**TASK ITEM**
Transcribe exactly, please, the line bearing "[00:04:28.59 to 00:04:29.56]" and all later lines through the end of the records, with the pictures left out.

**Stored data**
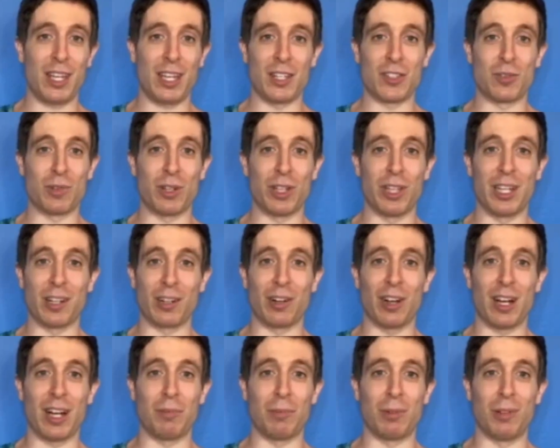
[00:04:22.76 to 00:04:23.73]
It's really
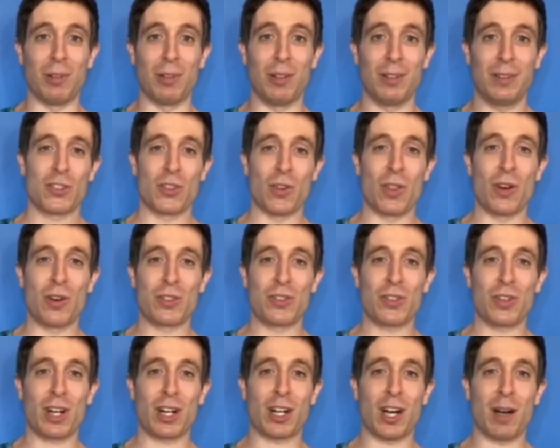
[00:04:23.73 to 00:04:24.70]
incredible. So those
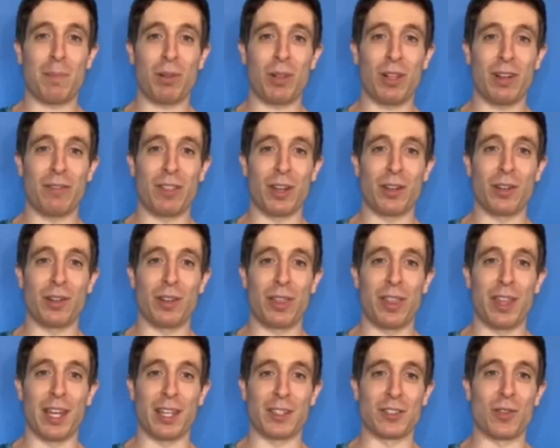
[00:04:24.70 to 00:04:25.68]
are a couple of the good
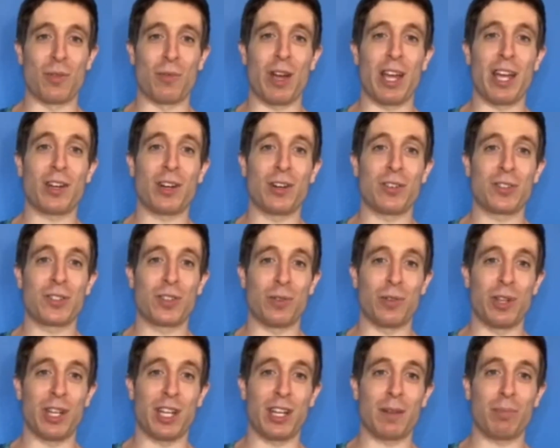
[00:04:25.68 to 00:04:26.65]
things, the way Costa
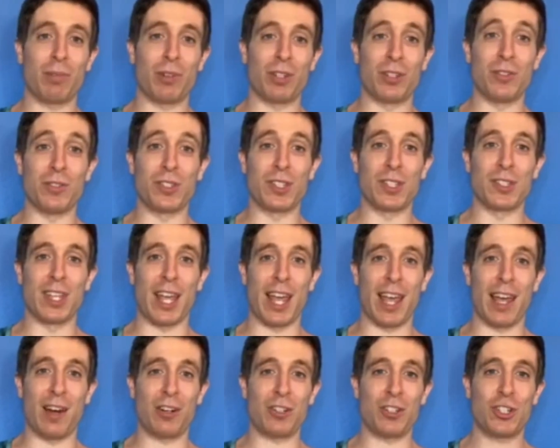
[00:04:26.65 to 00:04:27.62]
Rica produces
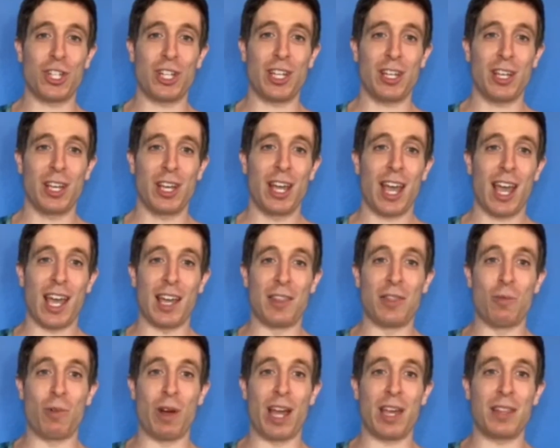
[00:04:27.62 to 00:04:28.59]
energy and the
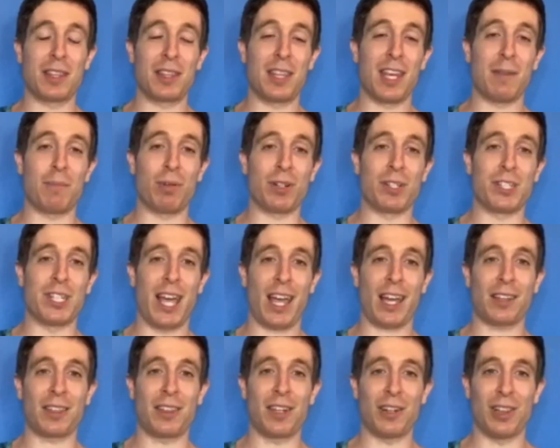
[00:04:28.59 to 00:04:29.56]
way that they
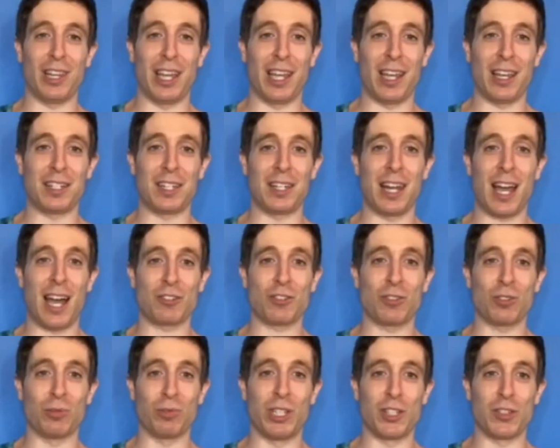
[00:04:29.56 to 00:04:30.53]
protect their land and
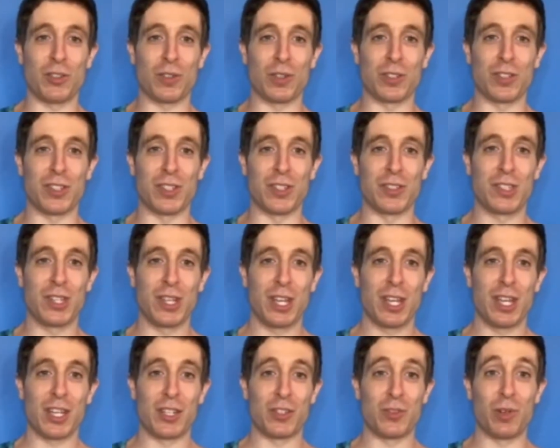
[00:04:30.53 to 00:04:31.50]
natural resources
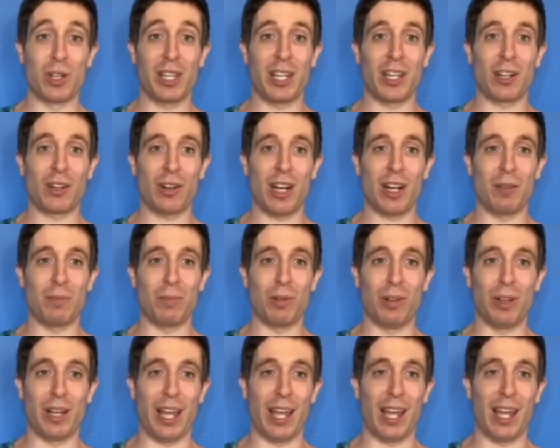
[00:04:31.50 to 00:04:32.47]
is really
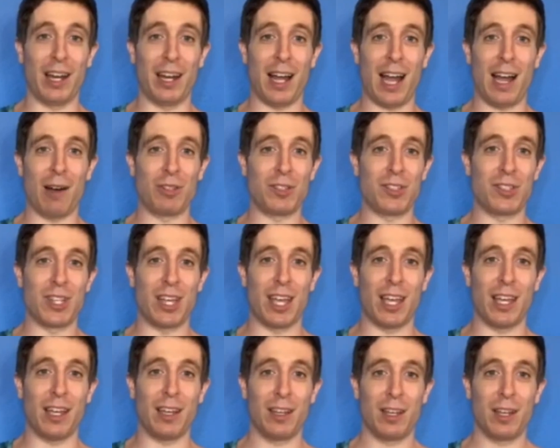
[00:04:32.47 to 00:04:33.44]
incredible. And I would
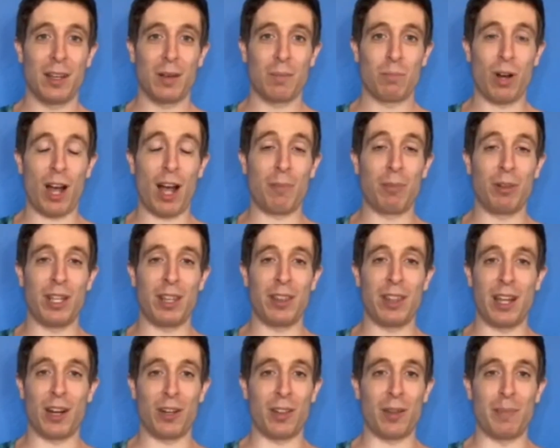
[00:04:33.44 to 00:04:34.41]
say probably
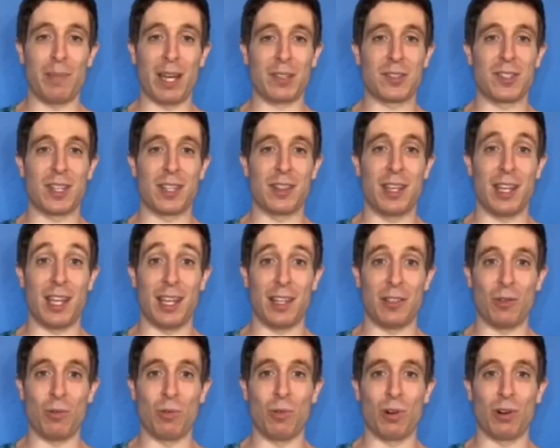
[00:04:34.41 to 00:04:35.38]
they are the best in
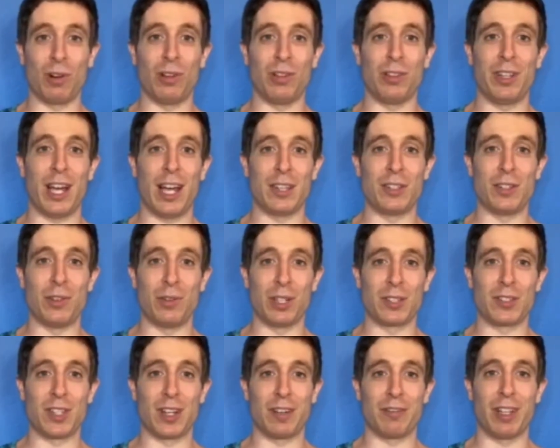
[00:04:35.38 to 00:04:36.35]
the world at doing
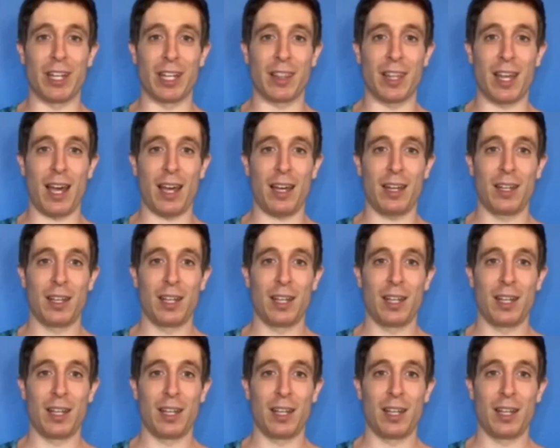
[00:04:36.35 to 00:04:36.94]
stuff like that.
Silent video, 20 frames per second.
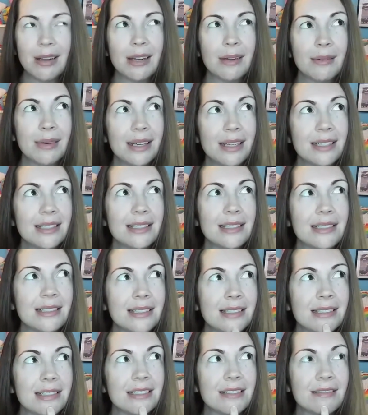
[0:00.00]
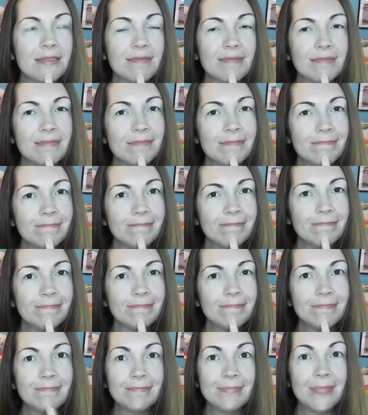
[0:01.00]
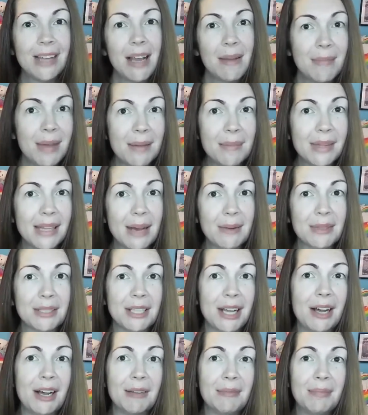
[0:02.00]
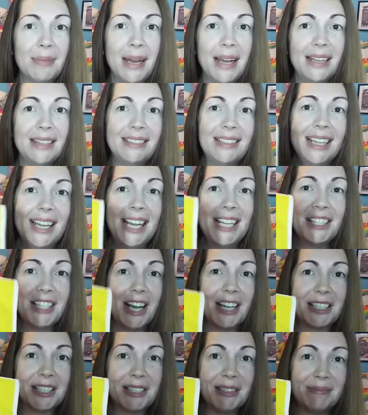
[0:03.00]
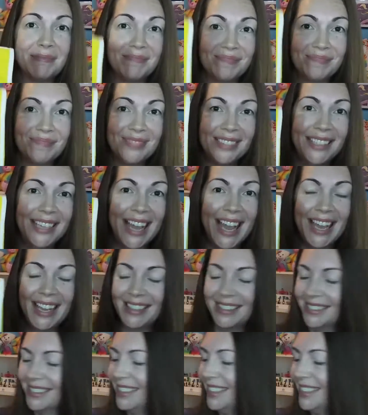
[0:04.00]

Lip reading: what it was. Maybe that was all, but it's awesome. Yay.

**ANSWER BELOW**
[00:04:28.59 to 00:04:29.56]
way that they
[00:04:29.56 to 00:04:30.53]
protect their land and
[00:04:30.53 to 00:04:31.50]
natural resources
[00:04:31.50 to 00:04:32.47]
is really
[00:04:32.47 to 00:04:33.44]
incredible. And I would
[00:04:33.44 to 00:04:34.41]
say probably
[00:04:34.41 to 00:04:35.38]
they are the best in
[00:04:35.38 to 00:04:36.35]
the world at doing
[00:04:36.35 to 00:04:36.94]
stuff like that.
Silent video, 20 frames per second.
[0:00.00]
[0:01.00]
[0:02.00]
[0:03.00]
[0:04.00]

Lip reading: what it was. Maybe that was all, but it's awesome. Yay.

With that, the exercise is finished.